Step into the Old West in Monument Valley Tribal Park, an unforgettable spot in Navajo Nation. The landscape may be what comes to mind when you imagine the American West thanks to the fact that it was the backdrop of countless Hollywood Westerns—ever seen John Ford’s Stagecoach? While seeing it on film or on a national park virtual tour is special, there’s nothing like traveling through Native American history on our Monument Valley Jeep Ride excursion. “The Navajo guides on the jeep tour through Monument Valley were excellent and shared their knowledge and love of the area with us,” says traveler Elizabeth.
Admire the sights in Yellowstone National Park, which spans Idaho, Montana, and Wyoming. This national park’s got it all...wildlife in spades, hot springs, winding rivers, mountains, geysers (we’re looking at you, Old Faithful!). “What impressed me most about America’s first national park was just how expansive it is,” says staffer Laura. “The park’s wide open spaces create a feeling of boundlessness that I haven’t experienced anywhere else.”
Look for animals in Rocky Mountain National Park. That’s right—everything from bighorn sheep and moose to birds and bears call this Colorado park home thanks to its varied landscape. There’s even a herd of up to 800 elk that settle in for winters here.

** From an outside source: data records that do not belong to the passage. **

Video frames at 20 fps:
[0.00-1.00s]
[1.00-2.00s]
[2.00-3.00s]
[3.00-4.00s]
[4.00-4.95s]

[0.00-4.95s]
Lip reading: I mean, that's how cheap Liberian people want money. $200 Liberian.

Taking in mountain views along the Trail Ridge Road while seeing stunning wildlife? Talk about the perfect photo op.
Float through Grand Teton National Park on the Snake River. “The Snake River float ride in the Tetons was a most added surprise and will leave lasting memories,” says traveler Cathy. Take her word for it, our Snake River Float excursion is one of the best ways to see the mountains—second only to actually climbing them, of course! But since this is a virtual tour and we can bring you both vistas, check out the mountaintop scenery of the Tetons. Thanks, Google Maps.

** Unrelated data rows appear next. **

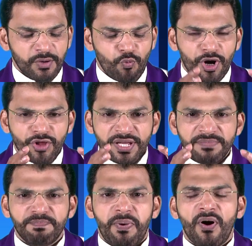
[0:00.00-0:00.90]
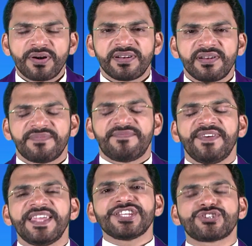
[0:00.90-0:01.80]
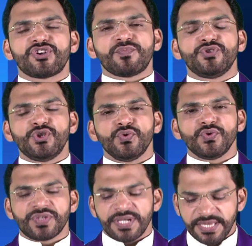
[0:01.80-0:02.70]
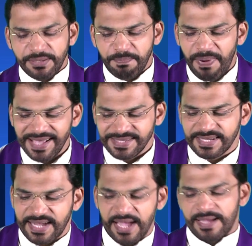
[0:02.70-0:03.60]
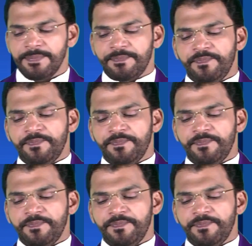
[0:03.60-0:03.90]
one of the important feasts of Jews, the Pascha,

Snap photos of hoodoos in Bryce Canyon National Park. Maybe you don’t have “see hoodoos in Utah” on your bucket list, but you should! Also called a fairy chimney or tent rocks, a hoodoo is a thin spire of rock, and Bryce Canyon is full of 'em—and they make for some spectacular landscapes.
Stand in awe of Alaska’s Denali National Park, another natural refuge where the wildlife reigns supreme. “We saw moose, black bears, grizzly bears, caribou, dall sheep, bald eagles, humpback whales, orcas, sea otters, and harbor seals,” says staffer Amanda. Of course, the backdrop makes seeing animals even more special, and Amanda was wowed by that, too. “When you first see Denali, it truly takes your breath away. There were tears in one person’s eyes and people were beside themselves.”
Take in the beauty of Arches National Park in Utah. With over 2,000 stone arches (the most natural stone arches in the world), this park is a quite a sight. To give you a better idea, the largest arch in the park, Landscape Arch, has an opening over over 300 feet—that’s the length of three football fields!
Say “aloha” in Hawaii Volcanoes National Park. Imagine paradise right here in the U.S., and this park should come to mind. “We visited a rain forest, a volcano national park, lava flows that still were emitting steam, and on to the black sandy beach where we saw big turtles sunning themselves,” says traveler Eva. Spectacular, right?